Katherine A. Sherbrooke is the author of the new historical novel The Hidden Life of Aster Kelly. Her other books include Leaving Coy's Hill. She lives south of Boston.
Q: What inspired you to write The Hidden Life of Aster Kelly, and how did you create your characters Aster and Lissy?
A: My mother was a runway model in Hollywood in the 1940s and came home from California divorced and with a toddler—a scandal in those days. Despite moving in circles that included the likes of Cary Grant and Bob Hope, she refused to talk about that time in her life, insisting that she “preferred to think it didn’t exist,” which I found both frightening and endlessly intriguing.
What might have happened and why was she so burdened by it? I invented Aster Kelly and an entirely fictional story as one answer to that creative question.
As for Lissy, she is inspired by wondering what might have been for my eldest sister, Barbara—that little girl from California—had my mother not remarried and had another four children, of which I am the youngest. What if their life had been contained to just the two of them? Who might they have become?
But again, Lissy’s character and story are entirely fictional. I wanted Lissy to also work in a difficult industry that values fame and appearances above all else, sometimes even talent. I decided to make Lissy an aspiring Broadway star in the ’70s, eager to live up to her father’s famous legacy.
Throughout the novel, both women grapple with the quest for personal authenticity in the face of cultural and sometimes self-imposed expectations.
Q: The writer Jeanne McWilliams Blasberg said of the book that it “delivers when it comes to the characters of Aster and Lissy, a mother and daughter entangled in a web of lies stemming only from the best of intentions.” What do you think of that description, and how would you describe the dynamic between the two?
A: First of all, making characters feel real is my number one goal as a novelist, so I’m grateful that Jeannie thinks I delivered on that!
As for the dynamic between them, I’m fascinated by mother-daughter relationships, particularly by the fact that the daughter, by definition, has little or no view into who her mother was before taking on the parental mantle.
Sure, stories are told, the child absorbs the offered narrative and then typically returns to worrying about her own little world.
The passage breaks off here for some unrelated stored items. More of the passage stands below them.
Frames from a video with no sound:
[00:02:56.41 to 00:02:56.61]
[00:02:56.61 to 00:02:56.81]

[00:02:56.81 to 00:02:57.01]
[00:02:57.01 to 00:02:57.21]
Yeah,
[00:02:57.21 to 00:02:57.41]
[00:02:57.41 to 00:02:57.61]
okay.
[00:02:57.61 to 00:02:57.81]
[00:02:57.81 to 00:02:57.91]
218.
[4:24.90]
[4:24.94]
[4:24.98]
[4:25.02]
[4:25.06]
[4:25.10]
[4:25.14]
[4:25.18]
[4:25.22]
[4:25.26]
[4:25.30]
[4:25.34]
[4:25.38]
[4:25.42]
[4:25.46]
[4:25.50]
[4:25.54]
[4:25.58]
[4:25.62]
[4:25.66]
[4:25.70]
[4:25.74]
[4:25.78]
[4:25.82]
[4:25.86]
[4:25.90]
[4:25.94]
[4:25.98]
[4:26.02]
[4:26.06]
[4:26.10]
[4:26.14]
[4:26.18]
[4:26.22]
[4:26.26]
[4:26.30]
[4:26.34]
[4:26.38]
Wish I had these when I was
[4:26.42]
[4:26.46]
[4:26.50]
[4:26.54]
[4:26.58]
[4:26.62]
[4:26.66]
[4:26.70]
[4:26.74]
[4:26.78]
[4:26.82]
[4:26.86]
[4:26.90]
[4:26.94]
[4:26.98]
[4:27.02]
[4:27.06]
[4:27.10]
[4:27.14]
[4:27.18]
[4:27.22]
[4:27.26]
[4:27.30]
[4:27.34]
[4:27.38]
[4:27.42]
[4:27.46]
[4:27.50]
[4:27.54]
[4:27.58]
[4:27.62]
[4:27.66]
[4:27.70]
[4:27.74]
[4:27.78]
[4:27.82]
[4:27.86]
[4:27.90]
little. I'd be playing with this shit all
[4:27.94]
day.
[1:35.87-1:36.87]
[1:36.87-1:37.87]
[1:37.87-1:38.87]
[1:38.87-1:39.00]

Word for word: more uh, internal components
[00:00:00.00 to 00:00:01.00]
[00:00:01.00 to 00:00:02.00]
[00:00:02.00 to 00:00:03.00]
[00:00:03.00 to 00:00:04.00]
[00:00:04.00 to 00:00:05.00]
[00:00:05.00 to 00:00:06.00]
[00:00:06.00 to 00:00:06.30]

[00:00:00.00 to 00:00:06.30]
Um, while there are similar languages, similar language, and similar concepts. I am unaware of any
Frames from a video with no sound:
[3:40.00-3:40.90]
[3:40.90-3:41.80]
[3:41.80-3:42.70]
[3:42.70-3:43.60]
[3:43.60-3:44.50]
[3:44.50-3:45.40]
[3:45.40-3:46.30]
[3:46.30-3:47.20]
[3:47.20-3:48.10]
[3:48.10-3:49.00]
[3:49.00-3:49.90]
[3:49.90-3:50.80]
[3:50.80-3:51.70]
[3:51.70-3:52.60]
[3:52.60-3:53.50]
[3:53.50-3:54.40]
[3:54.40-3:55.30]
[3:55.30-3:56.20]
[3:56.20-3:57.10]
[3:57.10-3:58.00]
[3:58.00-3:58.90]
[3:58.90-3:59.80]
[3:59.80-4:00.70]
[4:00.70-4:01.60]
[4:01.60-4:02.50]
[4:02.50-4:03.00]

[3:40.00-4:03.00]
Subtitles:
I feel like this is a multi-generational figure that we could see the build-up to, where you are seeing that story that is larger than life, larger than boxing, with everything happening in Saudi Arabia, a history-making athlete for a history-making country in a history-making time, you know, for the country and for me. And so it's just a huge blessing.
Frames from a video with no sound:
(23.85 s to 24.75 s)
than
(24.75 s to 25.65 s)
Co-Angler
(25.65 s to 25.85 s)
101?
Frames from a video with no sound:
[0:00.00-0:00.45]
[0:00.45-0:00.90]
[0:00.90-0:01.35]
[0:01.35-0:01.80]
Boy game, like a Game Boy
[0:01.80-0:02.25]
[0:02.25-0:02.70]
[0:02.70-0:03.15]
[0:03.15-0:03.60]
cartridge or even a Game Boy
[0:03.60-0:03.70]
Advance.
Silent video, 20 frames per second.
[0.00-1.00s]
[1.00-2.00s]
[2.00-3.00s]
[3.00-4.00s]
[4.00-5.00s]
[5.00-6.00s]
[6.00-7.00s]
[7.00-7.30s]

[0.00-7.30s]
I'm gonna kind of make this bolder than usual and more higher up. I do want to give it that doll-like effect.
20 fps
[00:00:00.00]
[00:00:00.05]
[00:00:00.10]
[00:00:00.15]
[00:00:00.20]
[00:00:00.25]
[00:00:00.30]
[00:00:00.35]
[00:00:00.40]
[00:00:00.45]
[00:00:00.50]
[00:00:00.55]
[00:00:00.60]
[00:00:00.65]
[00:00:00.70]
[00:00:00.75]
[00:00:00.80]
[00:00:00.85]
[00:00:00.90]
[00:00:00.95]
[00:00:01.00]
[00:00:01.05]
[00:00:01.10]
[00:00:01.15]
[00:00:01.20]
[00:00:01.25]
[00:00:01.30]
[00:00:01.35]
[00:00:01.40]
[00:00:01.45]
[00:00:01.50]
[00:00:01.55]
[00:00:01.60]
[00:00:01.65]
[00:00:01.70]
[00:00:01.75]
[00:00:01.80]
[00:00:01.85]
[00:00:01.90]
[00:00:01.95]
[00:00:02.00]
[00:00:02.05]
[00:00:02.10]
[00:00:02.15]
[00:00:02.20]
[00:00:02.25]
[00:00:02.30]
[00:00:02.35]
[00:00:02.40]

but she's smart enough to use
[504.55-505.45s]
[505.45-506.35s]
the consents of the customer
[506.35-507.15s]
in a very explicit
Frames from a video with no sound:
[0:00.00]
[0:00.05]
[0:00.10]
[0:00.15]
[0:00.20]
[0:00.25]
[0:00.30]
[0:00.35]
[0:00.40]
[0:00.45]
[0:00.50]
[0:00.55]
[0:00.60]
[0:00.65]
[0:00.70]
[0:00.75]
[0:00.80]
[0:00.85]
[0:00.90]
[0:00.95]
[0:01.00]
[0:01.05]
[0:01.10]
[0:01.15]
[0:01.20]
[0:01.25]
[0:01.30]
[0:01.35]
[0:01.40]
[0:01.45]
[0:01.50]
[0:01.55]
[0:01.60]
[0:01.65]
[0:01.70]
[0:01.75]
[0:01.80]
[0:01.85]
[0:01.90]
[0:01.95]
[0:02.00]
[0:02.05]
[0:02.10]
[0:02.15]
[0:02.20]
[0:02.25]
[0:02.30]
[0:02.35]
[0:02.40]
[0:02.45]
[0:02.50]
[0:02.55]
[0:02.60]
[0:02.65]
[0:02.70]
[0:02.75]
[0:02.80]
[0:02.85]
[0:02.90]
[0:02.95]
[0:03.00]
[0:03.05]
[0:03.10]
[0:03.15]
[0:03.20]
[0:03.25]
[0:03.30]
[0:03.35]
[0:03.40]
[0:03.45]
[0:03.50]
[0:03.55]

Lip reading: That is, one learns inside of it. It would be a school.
Her understanding of her mother gets safely tucked away in the small, safe stash of things that are considered constants in her world.
But perceptions are often askew with reality, which offers wonderful opportunities for misunderstandings, sometimes with grave consequences, even when both have good intentions. As for how that plays out for Aster and Lissy, they enjoy an enviably close relationship which makes the stakes very high when secrets from Aster’s past blindside them both.
Q: How did you research the book, and did you learn anything that especially surprised you?
A: I try to use primary sources as much as possible in my research. Old issues of Life magazine, as an example, were very helpful for details of everyday life in both timelines.
Lauren Bacall’s memoir, By Myself, provided a rich first-hand account of the goings on behind the scenes of old Hollywood, from the way studios operated to the constant dodge and weave between reality and what audiences wanted to believe about their favorite stars.
One thing I was surprised to learn was how common it was in those days for screen actors to be discovered on Broadway. Also, that movies back then were produced in rapid-fire succession. The studios each had a stable of actors under contract, and some of them starred in as many as six or seven films in one year.
For the ’70s Broadway portion of the story, I found a treasure-trove of details in a documentary called The Best Worst Thing That Ever Happened, about a failed Stephen Sondheim production in the early ’80s. Like Bacall’s memoir, it offered a very personal take on a world normally hidden from view.
Q: Did you know how the novel would end before you started writing it, or did you make many changes along the way?
A: Yes, and yes! I knew where Aster’s story was ultimately headed, but there were many changes to how she got there.
I didn’t start writing Lissy’s part of the story until I had completed a rough draft of Aster’s and was flying a bit blind as I felt my way into the complexity of her journey and where she would end up. But once Lissy became a fully formed character, it naturally drove changes for Aster. And when they began to interact with each other on the page, it illuminated for me how much even straightforward conversation with someone we love is laden with the past.
So, every section of dialogue I crafted between them inevitably forced me to tweak something from an earlier section of the book. It’s a wonderful, iterative puzzle, and perhaps my favorite part of the writing process.
Q: What are you working on now?
A: I have a new novel in the works. It’s slow going, which tells me it needs more time to percolate. I have an intriguing premise, I but know less about how it ends than I’d like. I’ve been spending my mornings furiously scribbling in my notebook to try to figure that out.
Q: Anything else we should know?
A: Readers who also enjoy music and are sad to let a book they love leave their lives should know that there are two original songs on offer that were inspired by my book— “Stay with Me,” and “Resurrection”— both written and recorded by a wonderful up-and-coming musician, Madigan Linnane. Links to both songs will be available on my author website starting in April: www.kasherbrooke.com Come have a listen!